> **Brief**
Below are records; extract exactly the lines from the one with "[7:07.11-7:07.51]" through the final line, including both, but drop the pictures.

== Segment start ==

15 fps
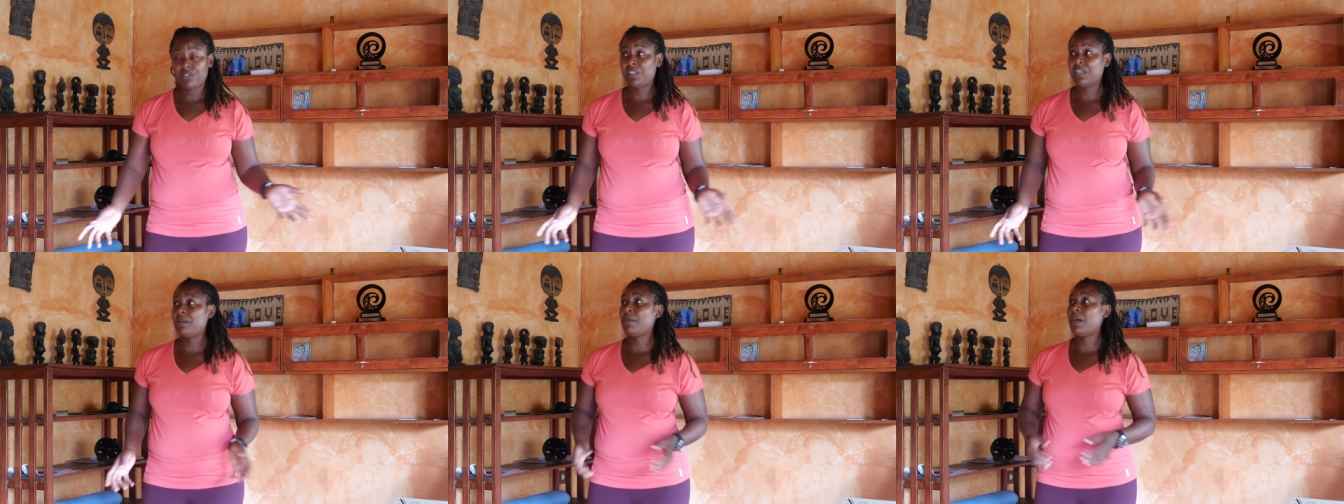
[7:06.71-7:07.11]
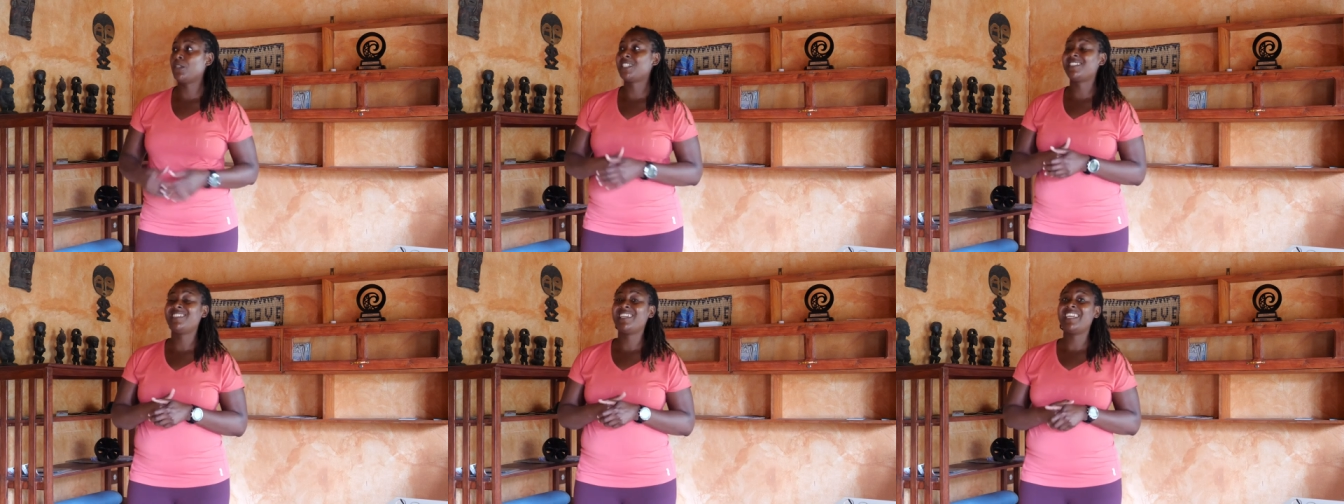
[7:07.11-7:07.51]
thing
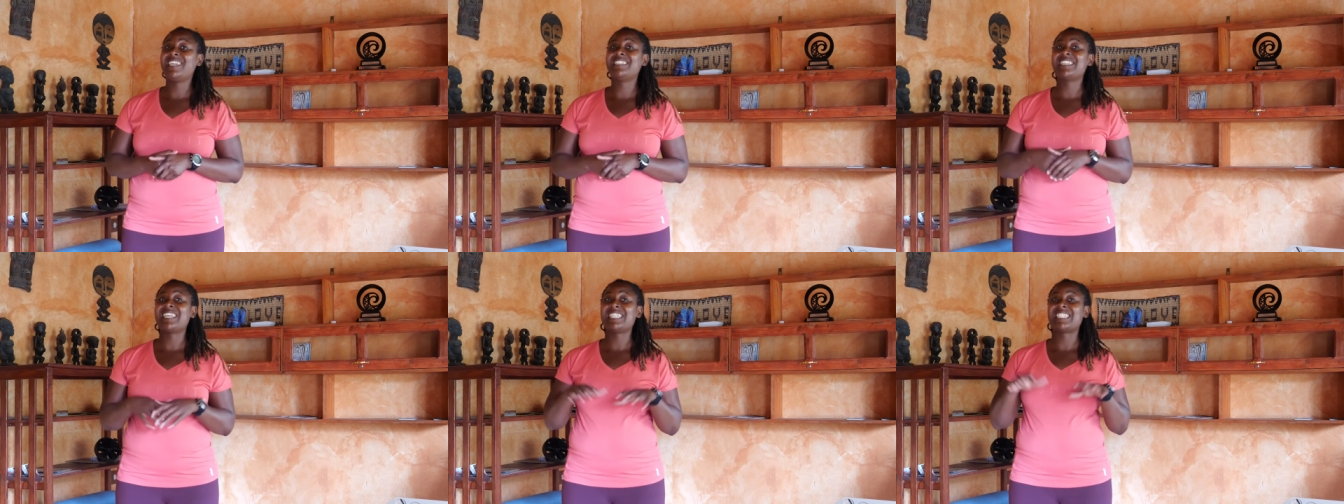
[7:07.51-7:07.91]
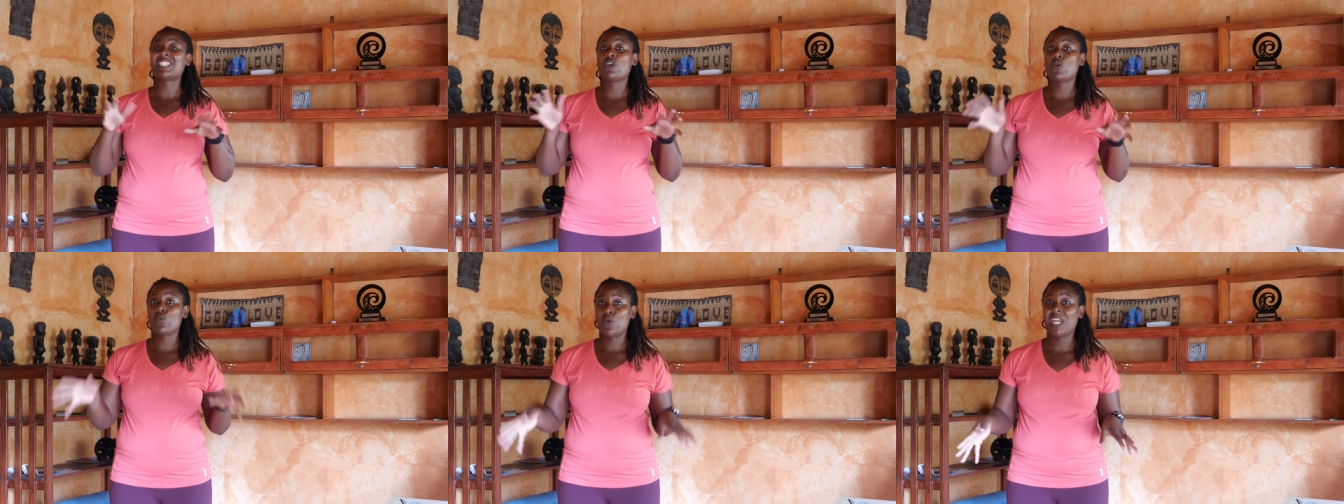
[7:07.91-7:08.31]
about today is it's
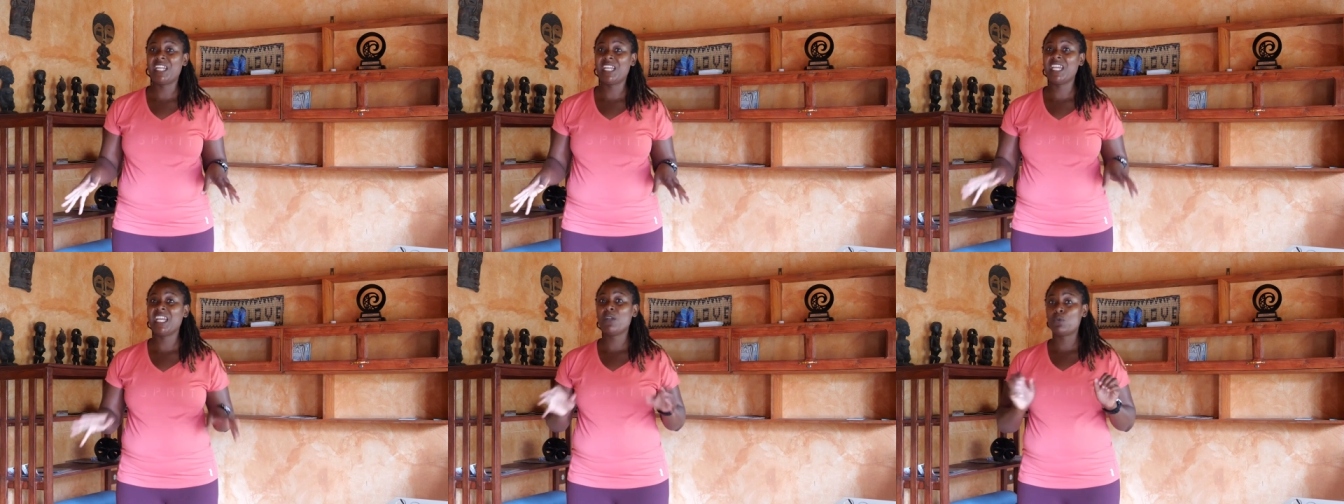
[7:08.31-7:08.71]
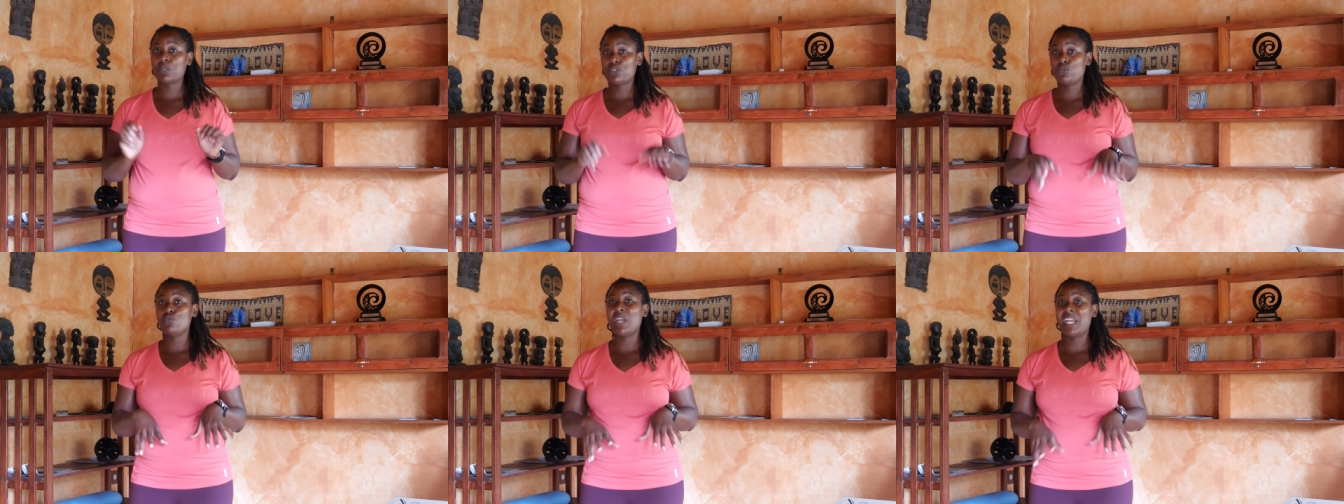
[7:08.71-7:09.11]
not raining. It
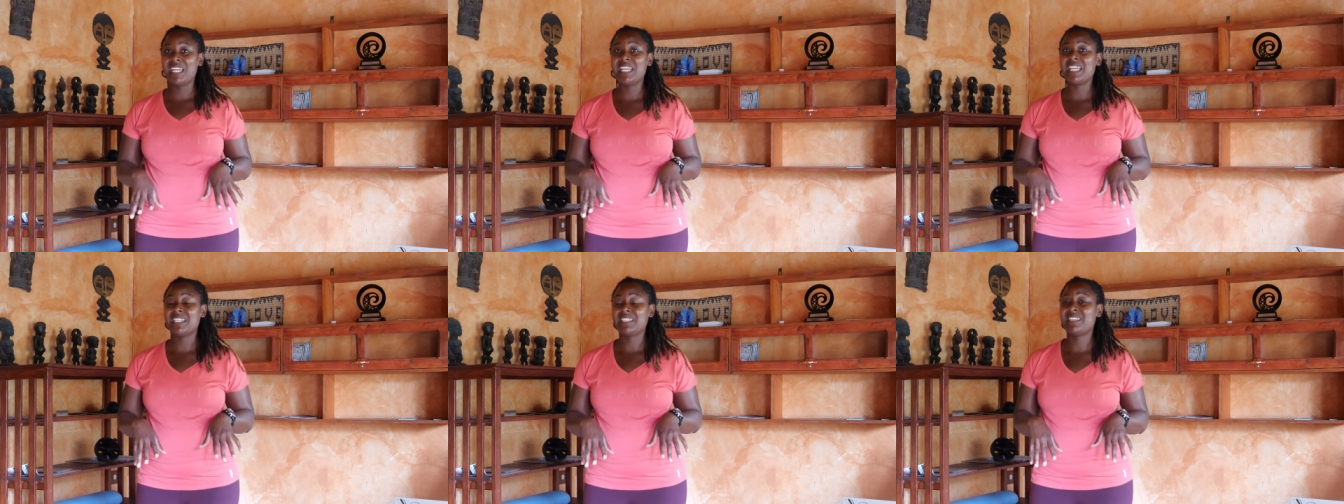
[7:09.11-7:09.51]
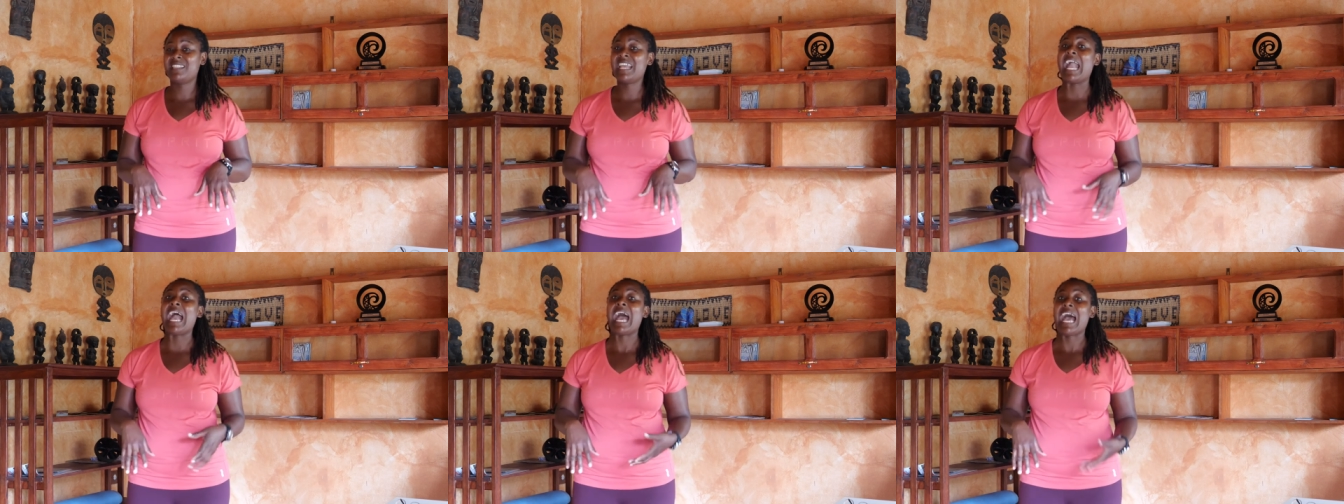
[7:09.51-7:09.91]
was raining
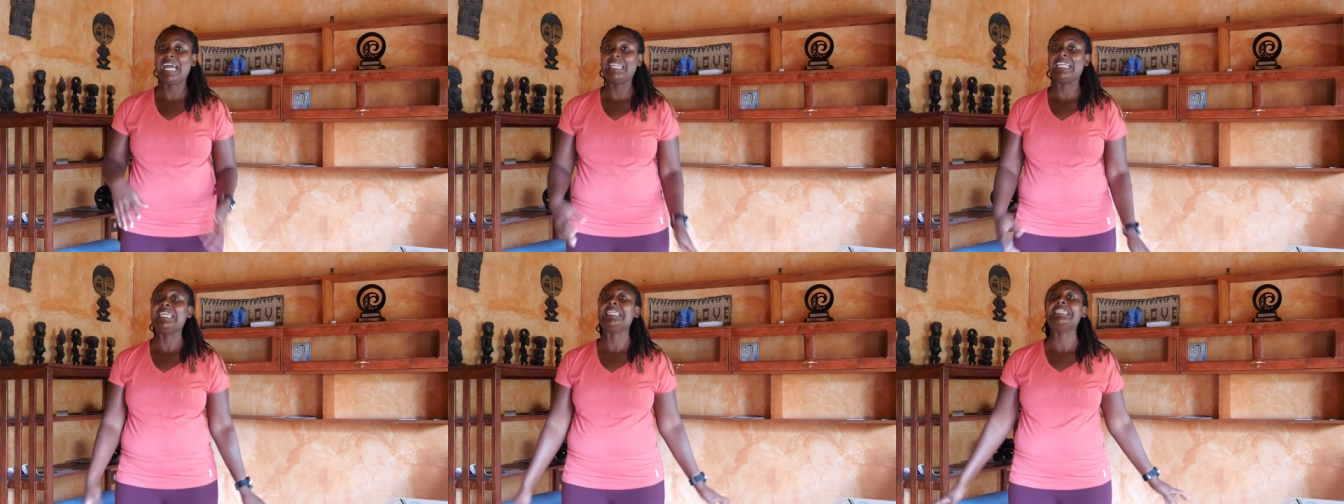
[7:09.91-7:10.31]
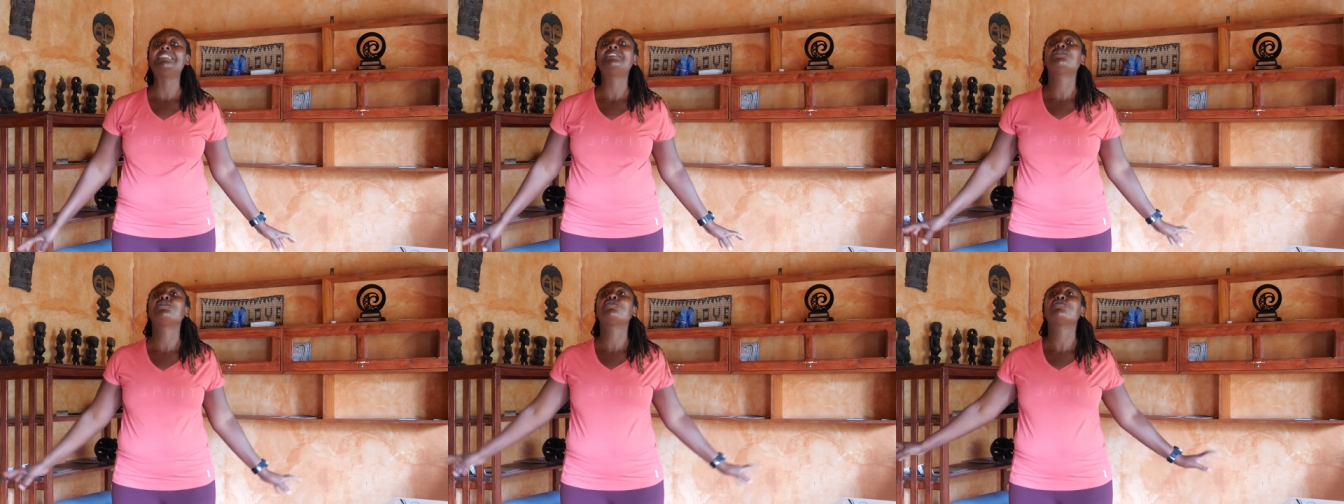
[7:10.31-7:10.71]
yesterday and it
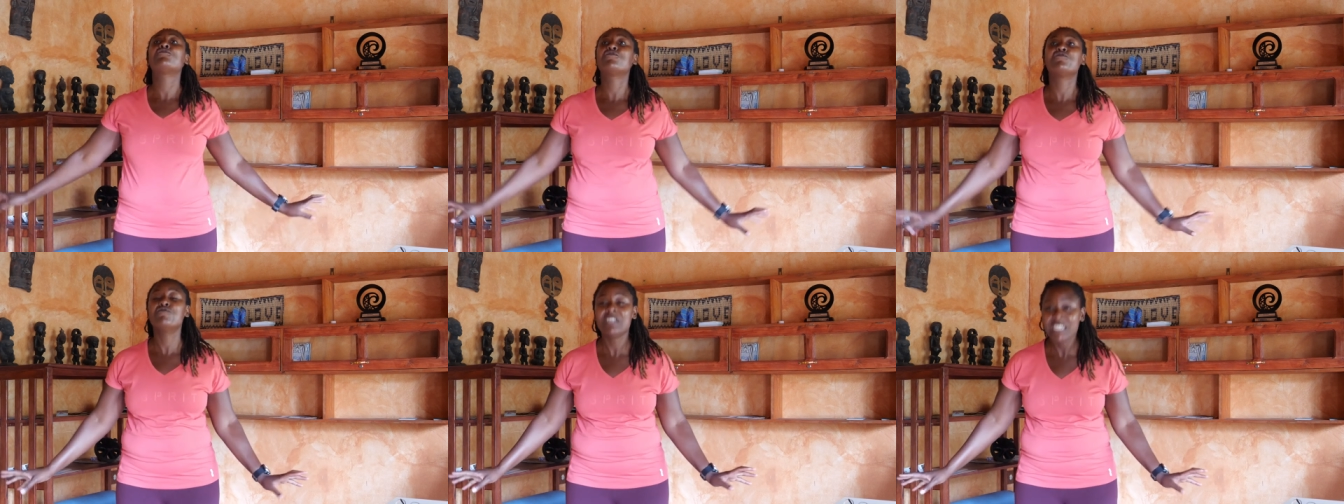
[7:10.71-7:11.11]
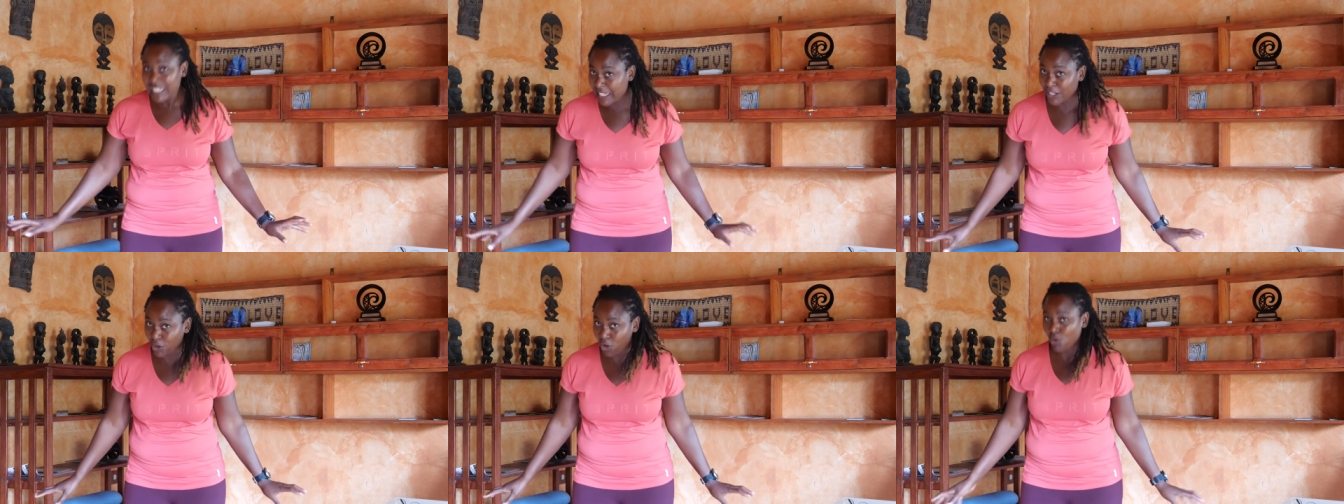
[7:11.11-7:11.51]
is
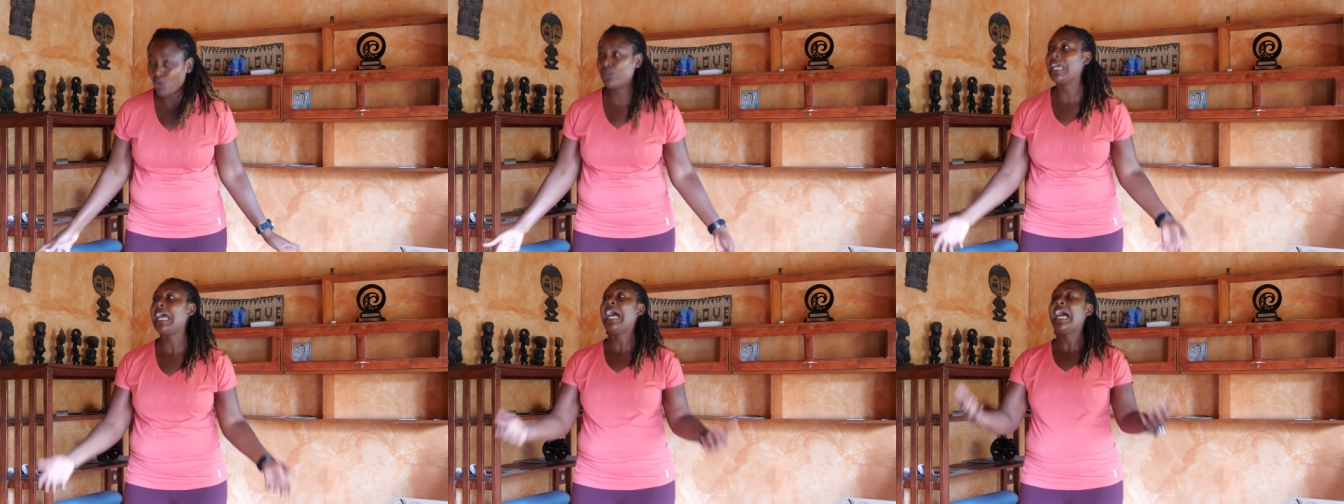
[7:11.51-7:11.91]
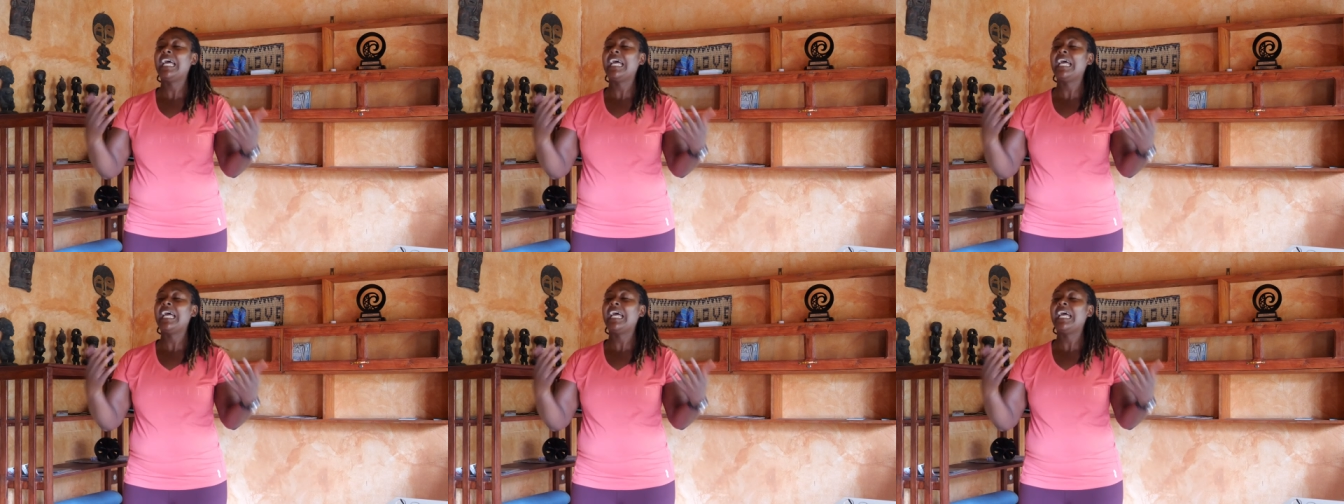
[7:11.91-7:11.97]
freaking cold.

== Segment end ==

> **Worked solution**
[7:07.11-7:07.51]
thing
[7:07.51-7:07.91]
[7:07.91-7:08.31]
about today is it's
[7:08.31-7:08.71]
[7:08.71-7:09.11]
not raining. It
[7:09.11-7:09.51]
[7:09.51-7:09.91]
was raining
[7:09.91-7:10.31]
[7:10.31-7:10.71]
yesterday and it
[7:10.71-7:11.11]
[7:11.11-7:11.51]
is
[7:11.51-7:11.91]
[7:11.91-7:11.97]
freaking cold.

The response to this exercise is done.